イタリア映画「人生、ここにあり」(湘南あおぞら・小林博)

image[1].jpg先日、シネスイッチ銀座で、イタリア映画『人生、ここにあり』を見てきた。イタリアは、世界に先駆けて「精神医療の地域化」を進めている国で、その取り組みが始まって間もなく、1983年の時点での実話をもとにした物語である。我々の業界的な表現を使えば、「精神​障害者の社会参加と就労」とかをテーマにしている話なのだが、そ​んな専門用語的な事柄を持ち出さなくても、ドラマとして普通に見​て面白く、愉しめる映画だった。実はここまで、「肩肘はらないで​見られる」出来映えにするには、脚本から演出まで相当な練り込み​があったはずだが、そうしたことを表に出さずにコミカルに仕立て​ているのは流石だと思った。前半、ある意味脳天気なサクセススト​ーリーで展開していくのかと見せておいて、後半でぐっとシリアス​な部分を押しだしていくあたりは、本当にうまいと思った。

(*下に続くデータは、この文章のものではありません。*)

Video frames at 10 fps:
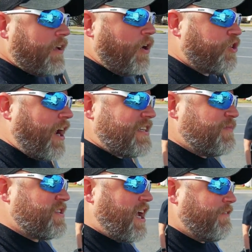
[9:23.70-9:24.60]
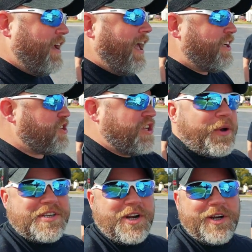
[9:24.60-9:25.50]
go try some stuff. I just
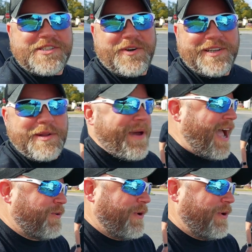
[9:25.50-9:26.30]
noticed also on the back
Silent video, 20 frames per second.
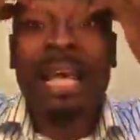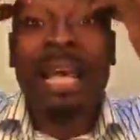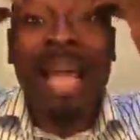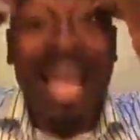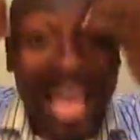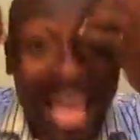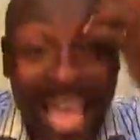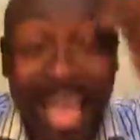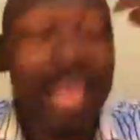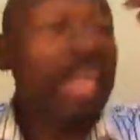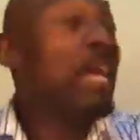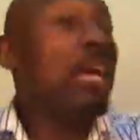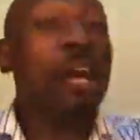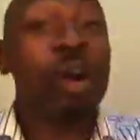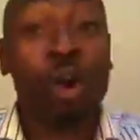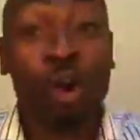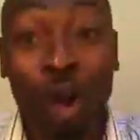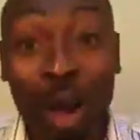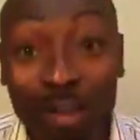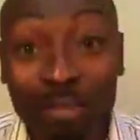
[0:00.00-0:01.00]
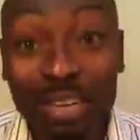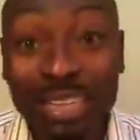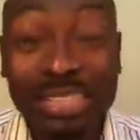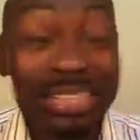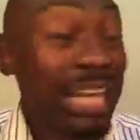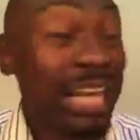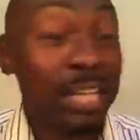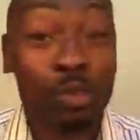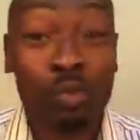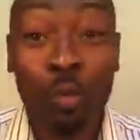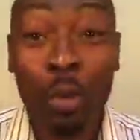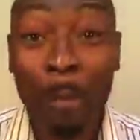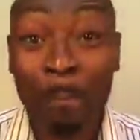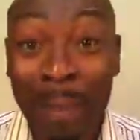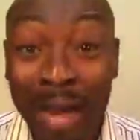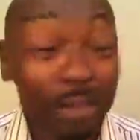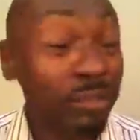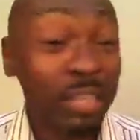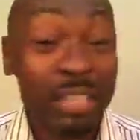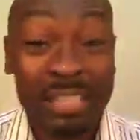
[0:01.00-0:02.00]
Hey, choristers will
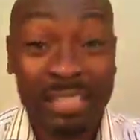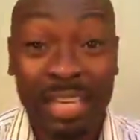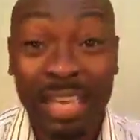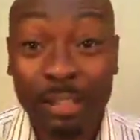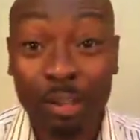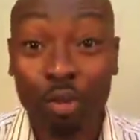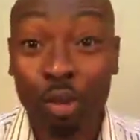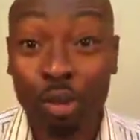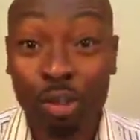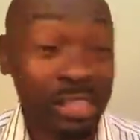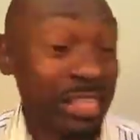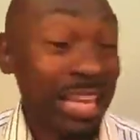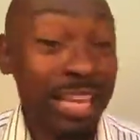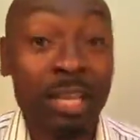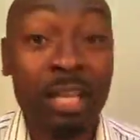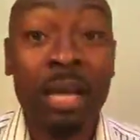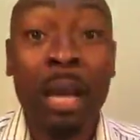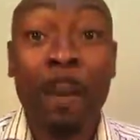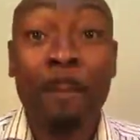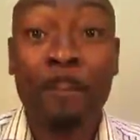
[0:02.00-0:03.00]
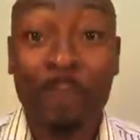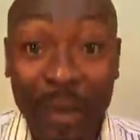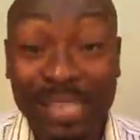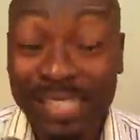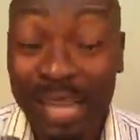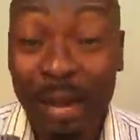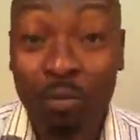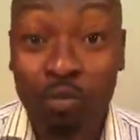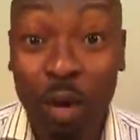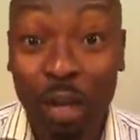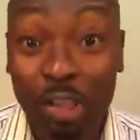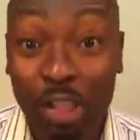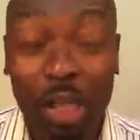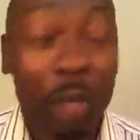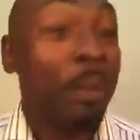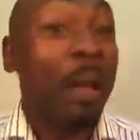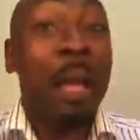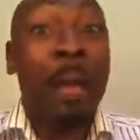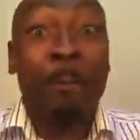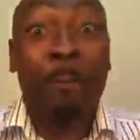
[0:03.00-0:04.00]
mount the stage to sing praise and worship.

お客さんは超満員の入りで、特に福祉だ精神保健だに関心があるわけでもない、普通の映画好きの人たちがたくさん来ているように見受けられた。驚いたのは、劇中で精神障害者に対する、日本語でいう差別用語がバンバン発せられることだった。日本では、とても考えられない光景である。こういう、開放的な言語文化の風土が、イタリアの精神医療地域化の根っこを支えているのだ、ということを改めて発見した。